Chuckie pours more whiskey into my teacup and then his own. We sit in silence while Leopard and Li Ke play some kind of drinking game with a pair of dice.

“Hey, Chuckie,” I say. “If I wanna e-mail somebody, and I don’t want them to know where I am, what’s the best way to do that?” I’m thinking: proxy servers. I’ve used them before when I wanted to surf someplace the Net Nanny doesn’t like, but the ones I know don’t work any more. The Great Firewall finds them, blocks them, then new ones pop up. Like the Chinese government is the little Dutch Kid, and the Firewall’s a leaking dike.
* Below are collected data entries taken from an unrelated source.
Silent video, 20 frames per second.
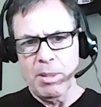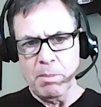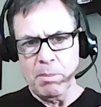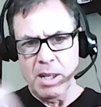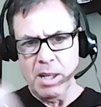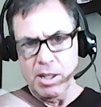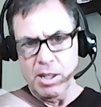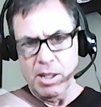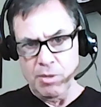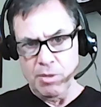
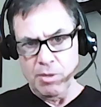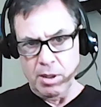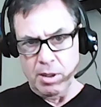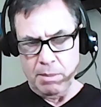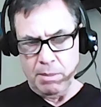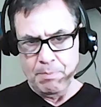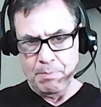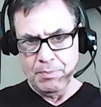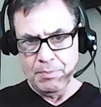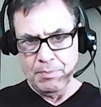country club
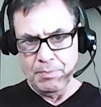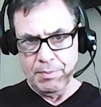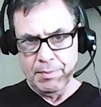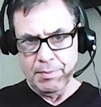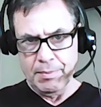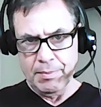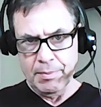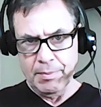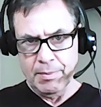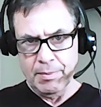
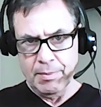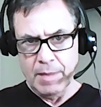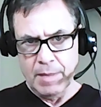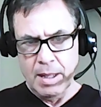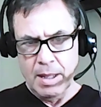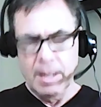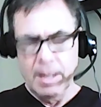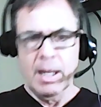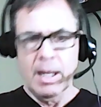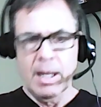
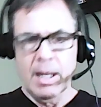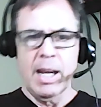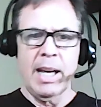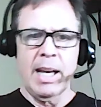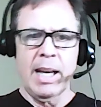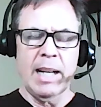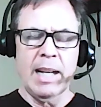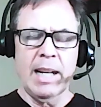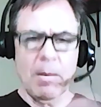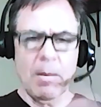
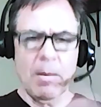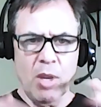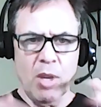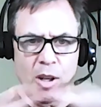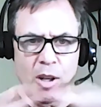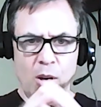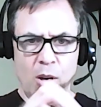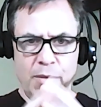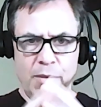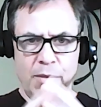and I'm not
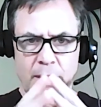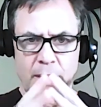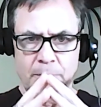golfing.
Chuckie thinks for a minute. Then he reaches into his shoulder bag, into one of the compartments, grabs something small, and puts it in my open hand, gently closing my fingers around it.
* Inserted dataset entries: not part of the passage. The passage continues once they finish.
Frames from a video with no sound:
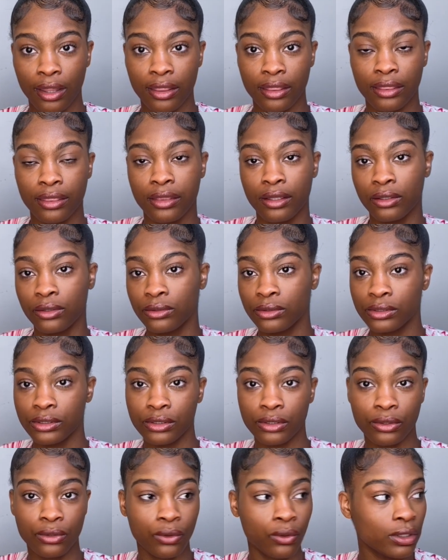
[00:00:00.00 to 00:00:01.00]
those
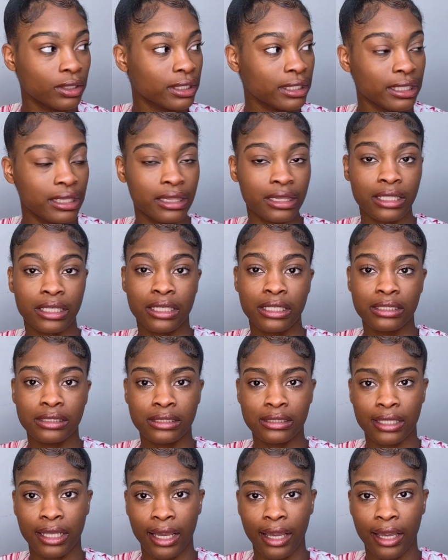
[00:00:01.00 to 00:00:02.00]
are all the
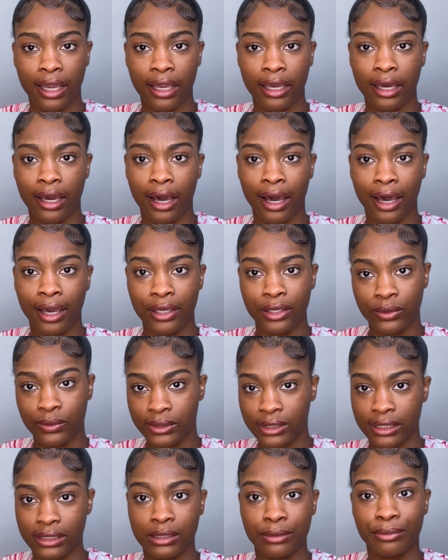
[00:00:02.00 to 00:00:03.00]
things that I use
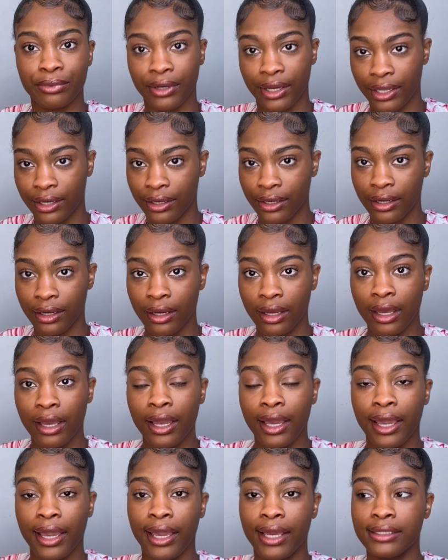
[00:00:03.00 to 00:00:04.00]
as a braider.
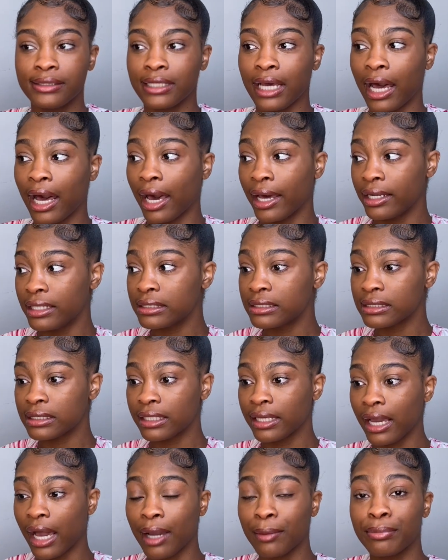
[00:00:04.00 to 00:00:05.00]
And
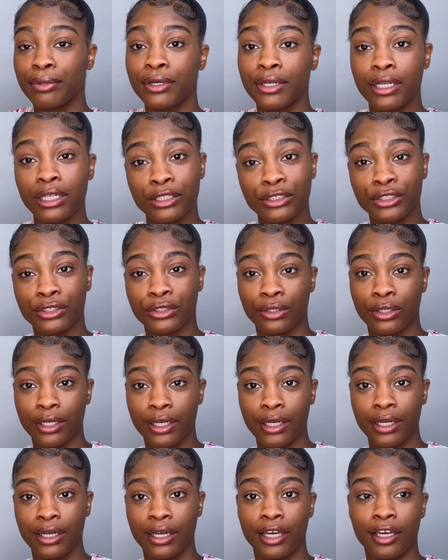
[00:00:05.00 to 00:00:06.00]
honestly, I'm pretty
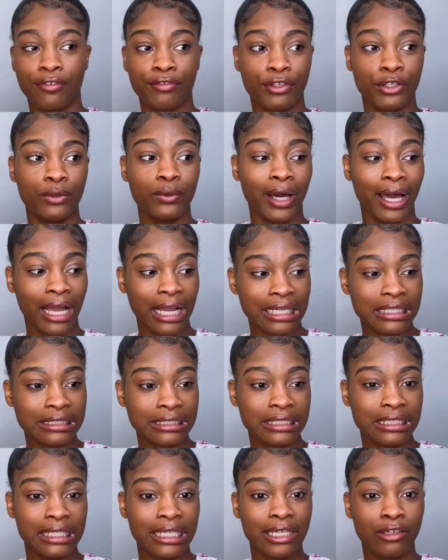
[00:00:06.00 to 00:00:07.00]
sure if you
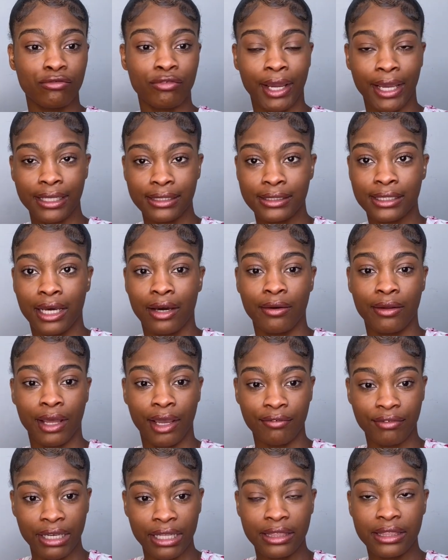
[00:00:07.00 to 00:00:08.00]
actually write down
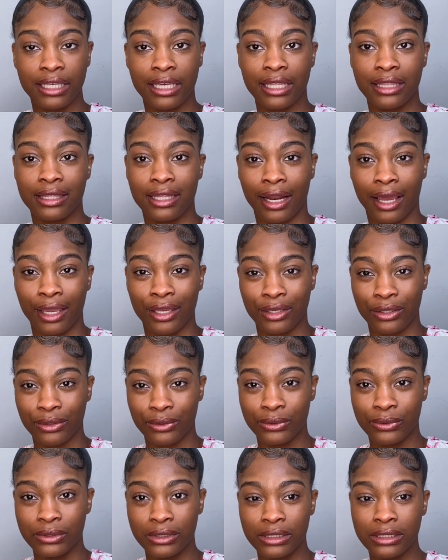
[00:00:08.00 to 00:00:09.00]
everything that I
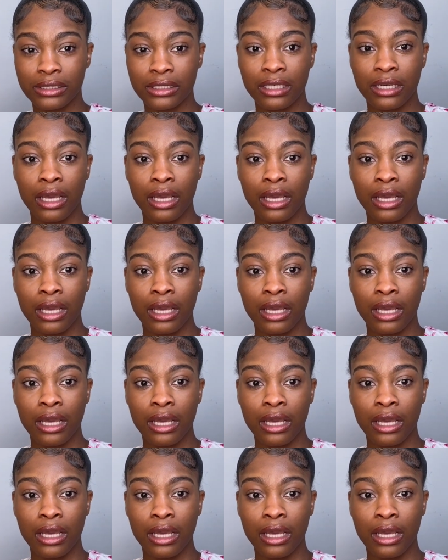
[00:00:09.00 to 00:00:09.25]
use,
“Fuck the authority,” he whispers gleefully.

AFTER THAT, CHUCKIE offers to drive me back to my hotel. I hesitate, because by now I feel like I owe Chuckie bigtime, and I don’t want to put him out. Plus, the moped is pretty uncomfortable. But there aren’t any cabs around, and besides, this is the first time since all this shit started happening that I haven’t felt alone, and all of a sudden I realize that I don’t want that to end.

Fuck the authority!

Chuckie seems to be in a similar mood, because he’s singing this cheesy Communist Youth anthem I recognize at the top of his lungs as we swing too wide around a corner; the back tire skids a little, but we don’t fall, and we are both laughing our asses off, and for whatever reason I start singing “The Star-Spangled Banner,” and we both laugh at that too.

“No, no, wait, I got a better one!” I manage between giggles. “Welcome to the Hotel California!”

“Such a nice surprise-” Chuckie sings.

“For your alibis!”

Finally we pull up in front of the Good Fortune Guest House.

I swing my bad leg over the rear tire, clutching Chuckie’s shoulders for support.

As my foot touches the ground, the air around us turns bluewhite.

Headlights.

I blink. Make out a car parked just up the block, nearly hidden behind its high-beam curtain.

“Ellie, get back on!” Chuckie whispers. “Let’s go!”

“No,” I say before I can stop myself. Because it’s not fair for Chuckie to get dragged into my shit. Because the two of us on a moped can’t outrun a car.

Because the only chance I have right now is to get back in the Game, and I can’t do that without Chuckie.

The car doesn’t move.

“Take care of Little Mountain Tiger for me,” I say. “It’s really important.”

Chuckie hesitates. “This isn’t right,” he whispers.

“It’s okay. Come on, I’m a foreigner. Worst thing that could happen is they kick me out of the country.”

Or it’s the Suits, and then I don’t know what the worst thing that could happen is.

I steady myself. Chuckie’s still sitting there on his moped, the engine firing like a badly tuned lawn mower.

“Just don’t go home tonight, okay?” I say, my voice cracking. “Go someplace else for a couple days.”

I think, that’s what Lao Zhang said to me, and it didn’t do me much good.

Walk away. Walk away now.

That’s what I do.

Behind me, I hear the moped stutter, rumble, and recede.

I am bathed in light as I walk into the Good Fortune Guest House.

Inside, sitting on the gray upholstered couch, are two Chinese men in suits. One short, one tall. Neither of them wears a tie.

The shorter one rises.

“Ellie Cooper?”

I nod.

“If you could come with us.” He smiles. “Just to have some tea.”